BRUSSELS — Four more people were charged with participating in terrorist activities linked to the Brussels bombings, Belgian authorities said Saturday as armed police swooped on a city suburb.
Belgian prosecutors identified the suspects as Mohamed Abrini, Osama K., Herve B.M. and Bilal E.M. — all charged with participating in "terrorist murders" and the "activities of a terrorist group" in relation to the March 22 bombings in Brussels' airport and subway.
Abrini, 31, a key suspect, was taken into custody following five months on the run.
Upon Abrini's arrest Friday, the prosecutors' office said they were trying to confirm whether he was the "man in the hat" seen in security footage with two other men and on Saturday said he admitted that he was the third man present during the airport bombings. He told investigators that he threw out his vest and sold his hat following the bombings.

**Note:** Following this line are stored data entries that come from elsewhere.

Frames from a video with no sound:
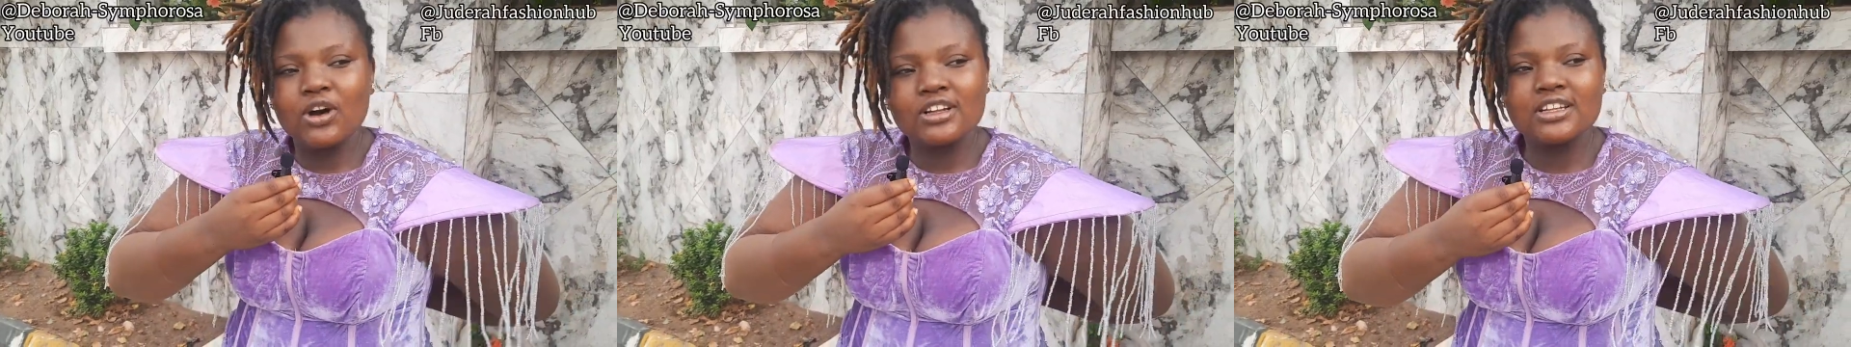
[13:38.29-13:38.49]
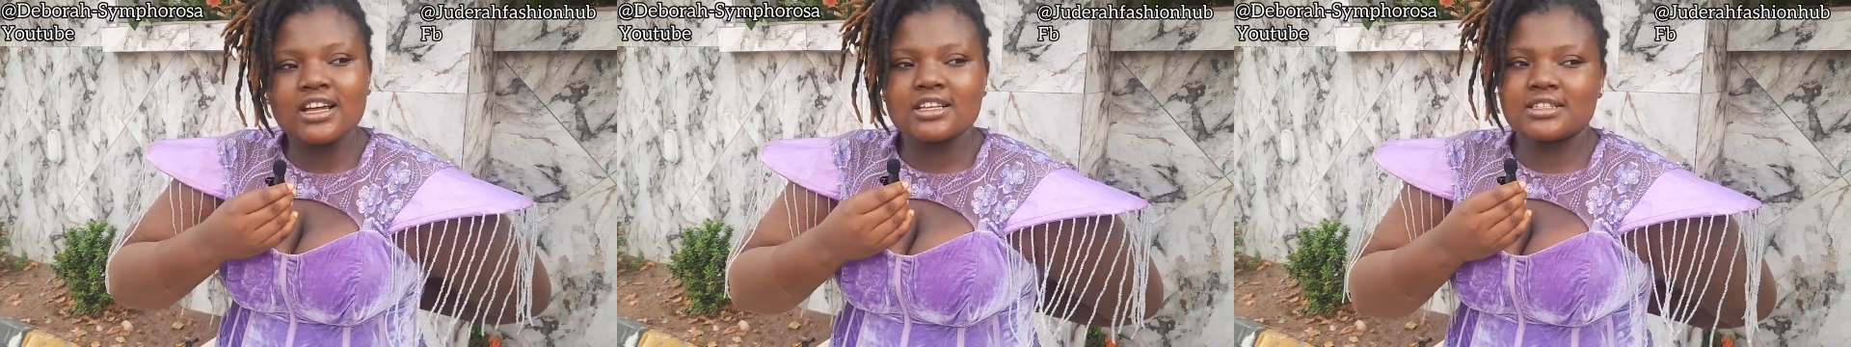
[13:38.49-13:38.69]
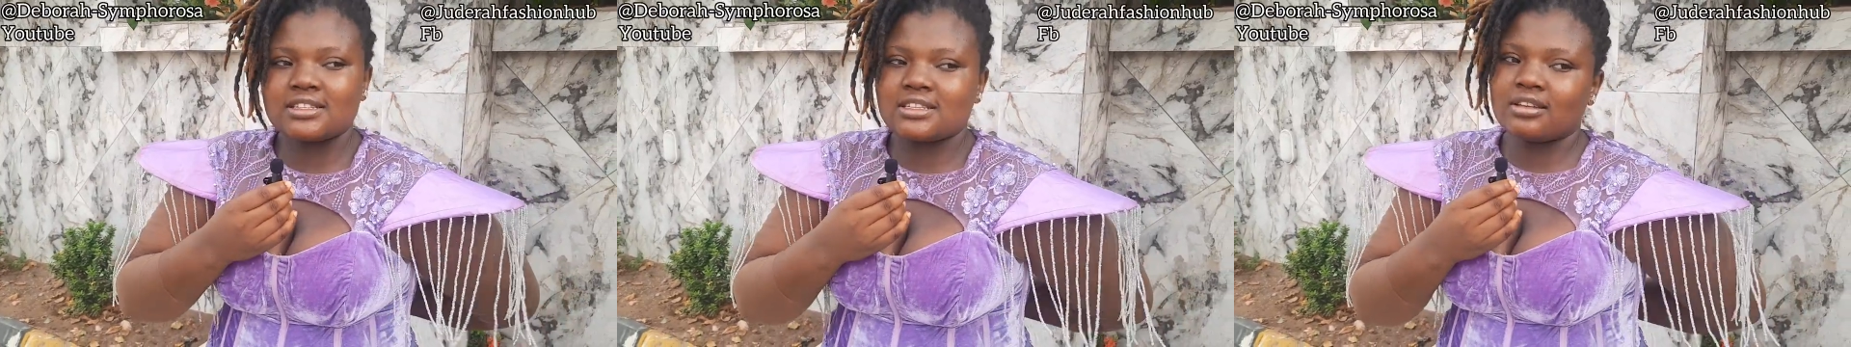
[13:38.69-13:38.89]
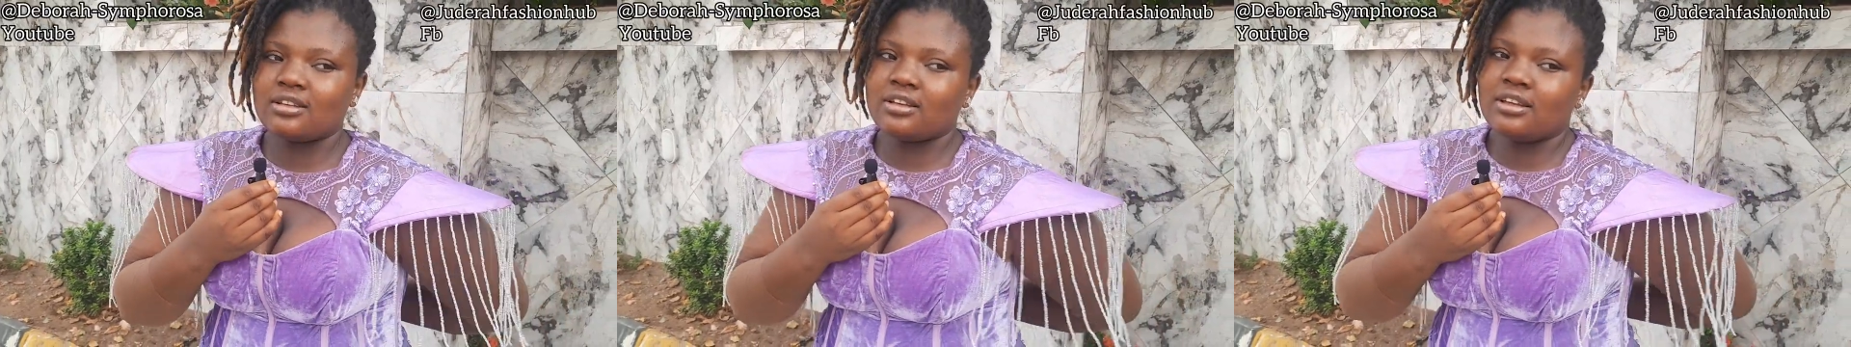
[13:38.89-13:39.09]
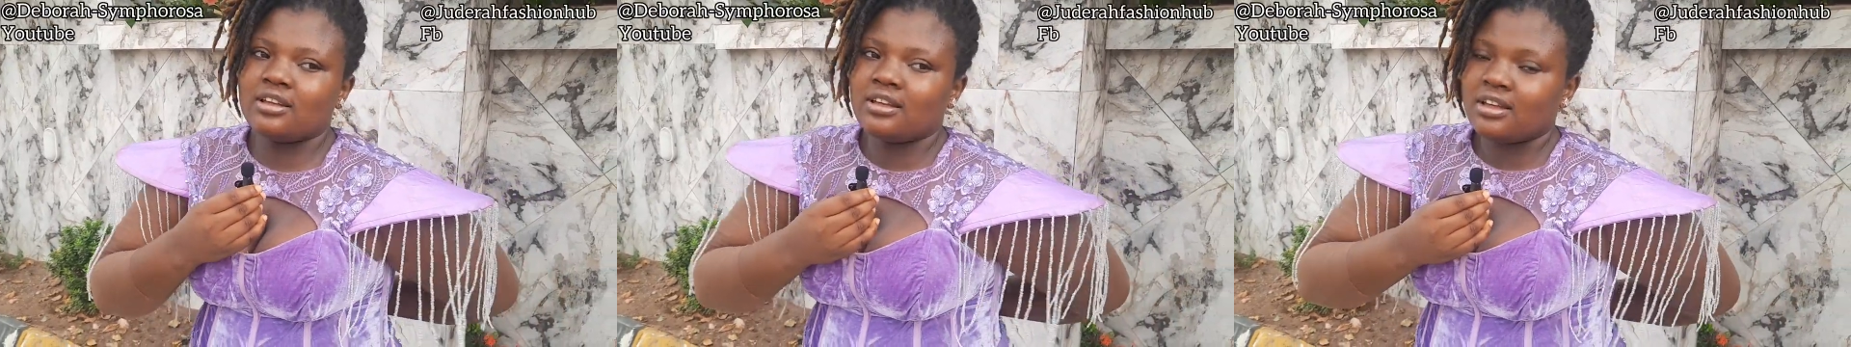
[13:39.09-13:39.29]
others.
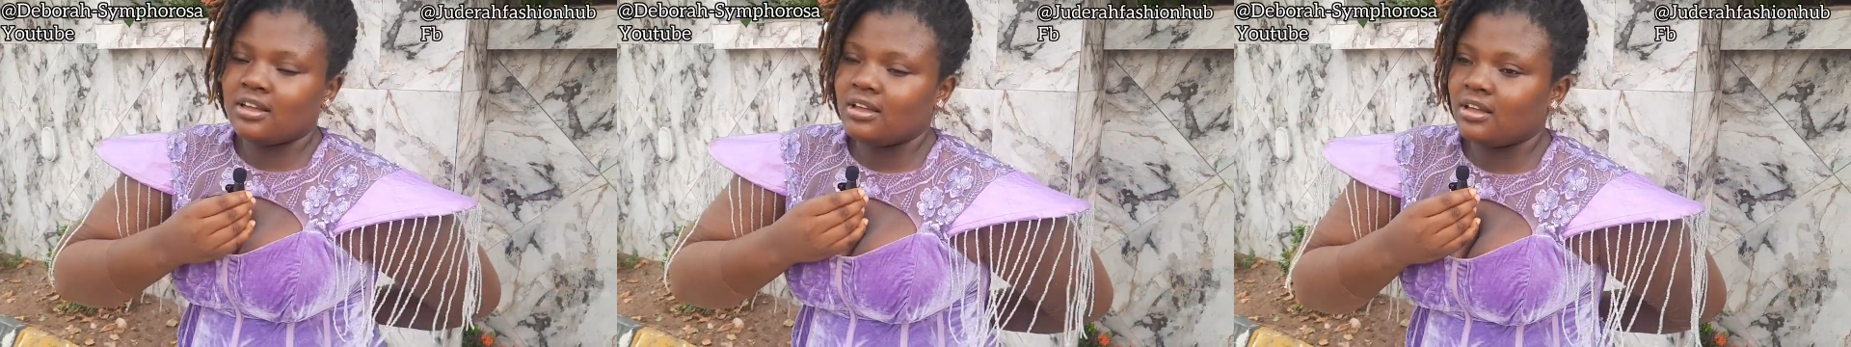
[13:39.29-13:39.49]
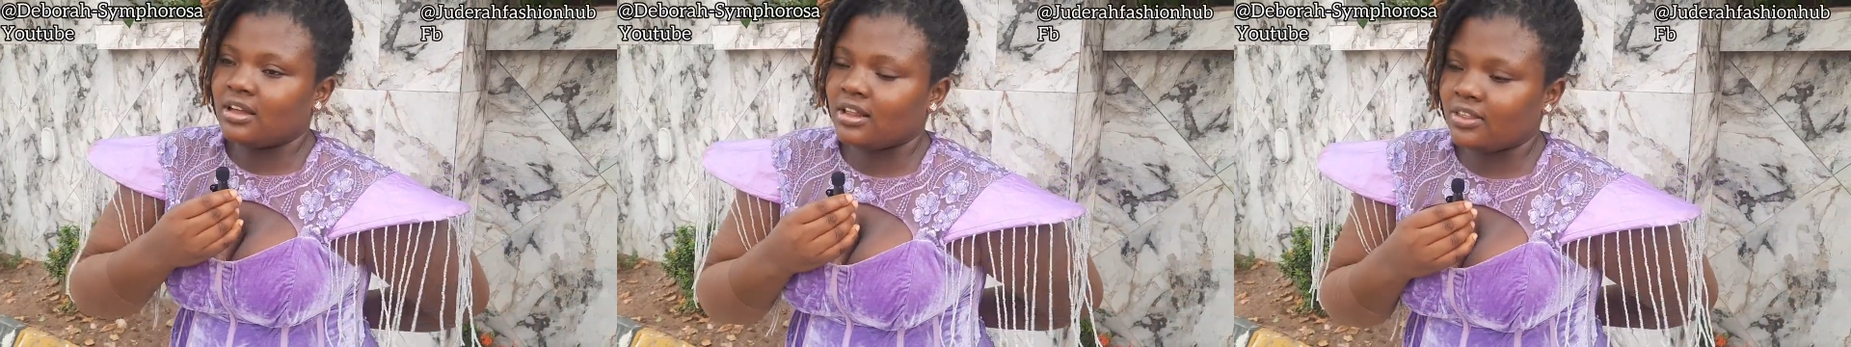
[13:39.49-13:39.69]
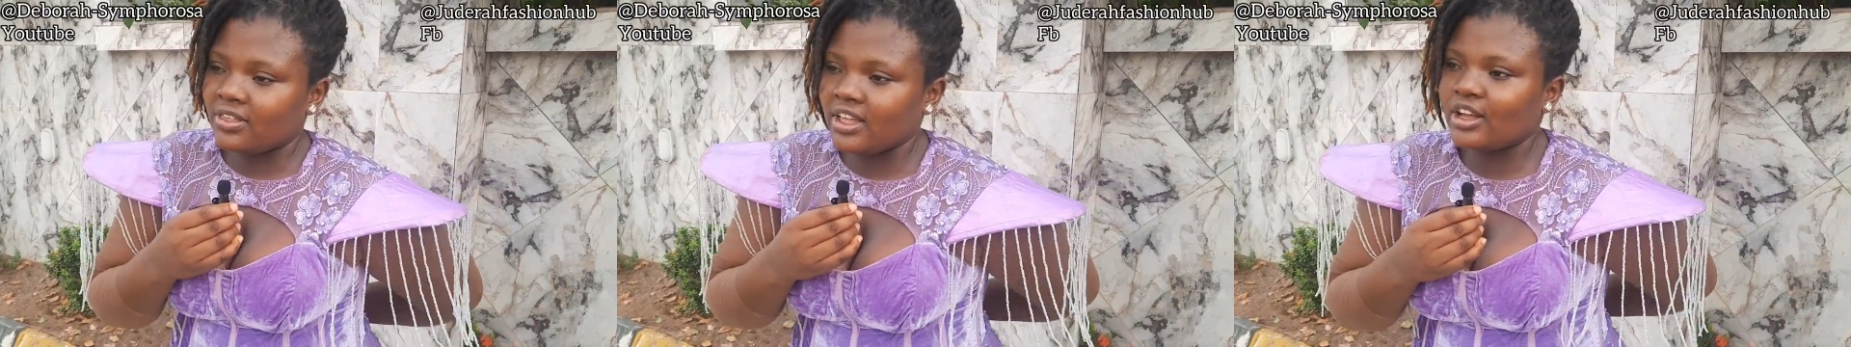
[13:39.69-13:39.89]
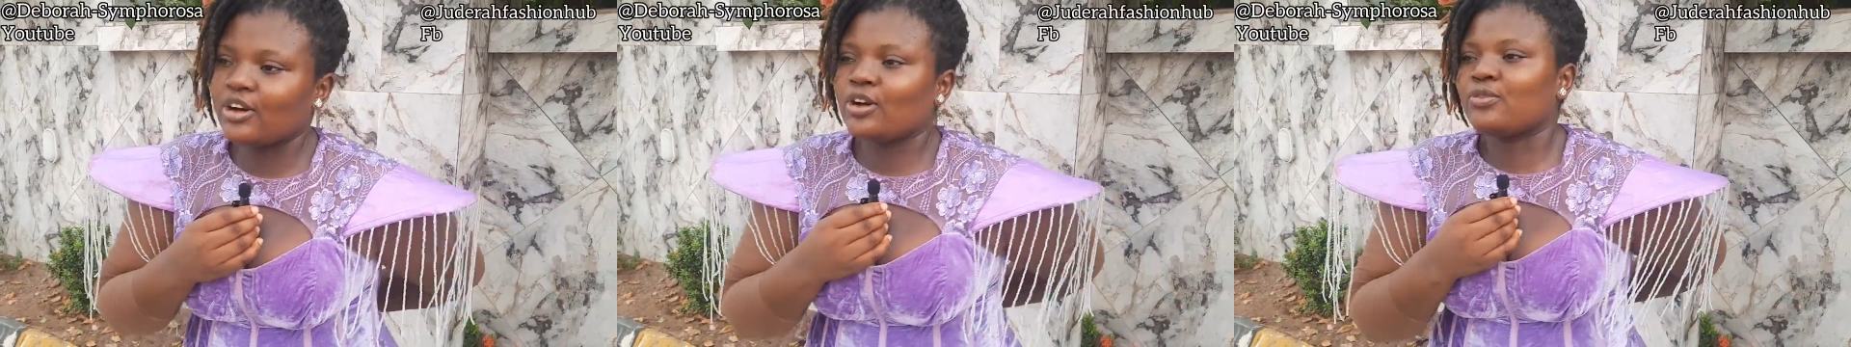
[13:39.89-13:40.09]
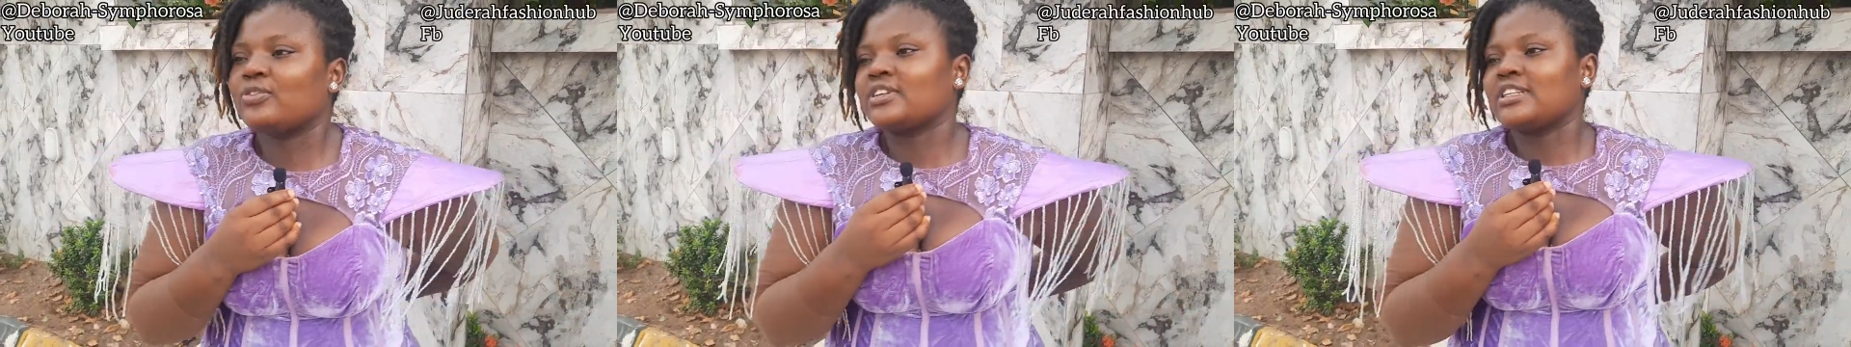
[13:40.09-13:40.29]
I
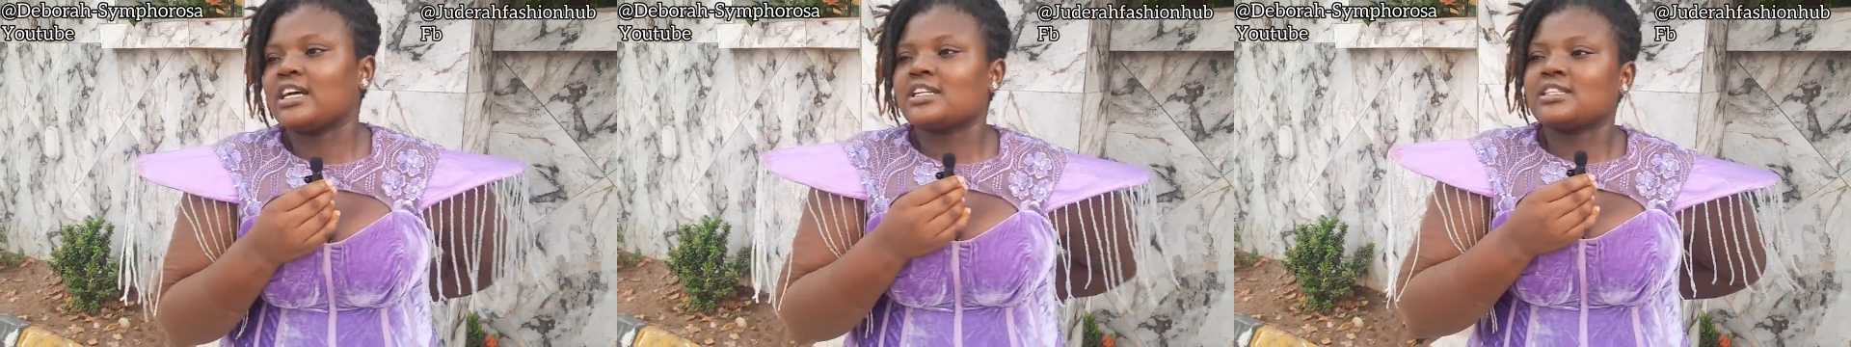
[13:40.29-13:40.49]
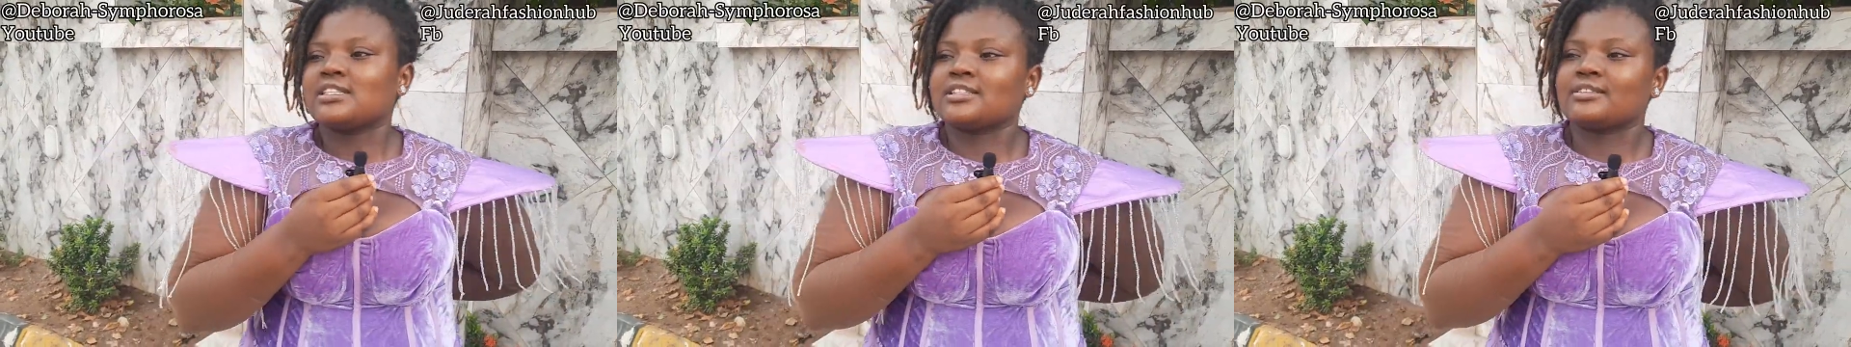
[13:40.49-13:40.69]
thank God for that.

Abrini had been wanted for the Paris attacks after he was filmed on security footage at a gas station with Salah Abdeslam, one of the alleged Paris attackers, just two days before the massacres in France, authorities said. Abrini was driving a Renault Clio later used by the Paris attackers, prosecutors have said.
Abdeslam was captured four days before the attacks in Brussels.
The announcement of the new arrests and charges came as 50 police officers were on the scene of an anti-terror operation in the Brussels suburb of Etterbeek, with roads closed off and nearby people evacuated.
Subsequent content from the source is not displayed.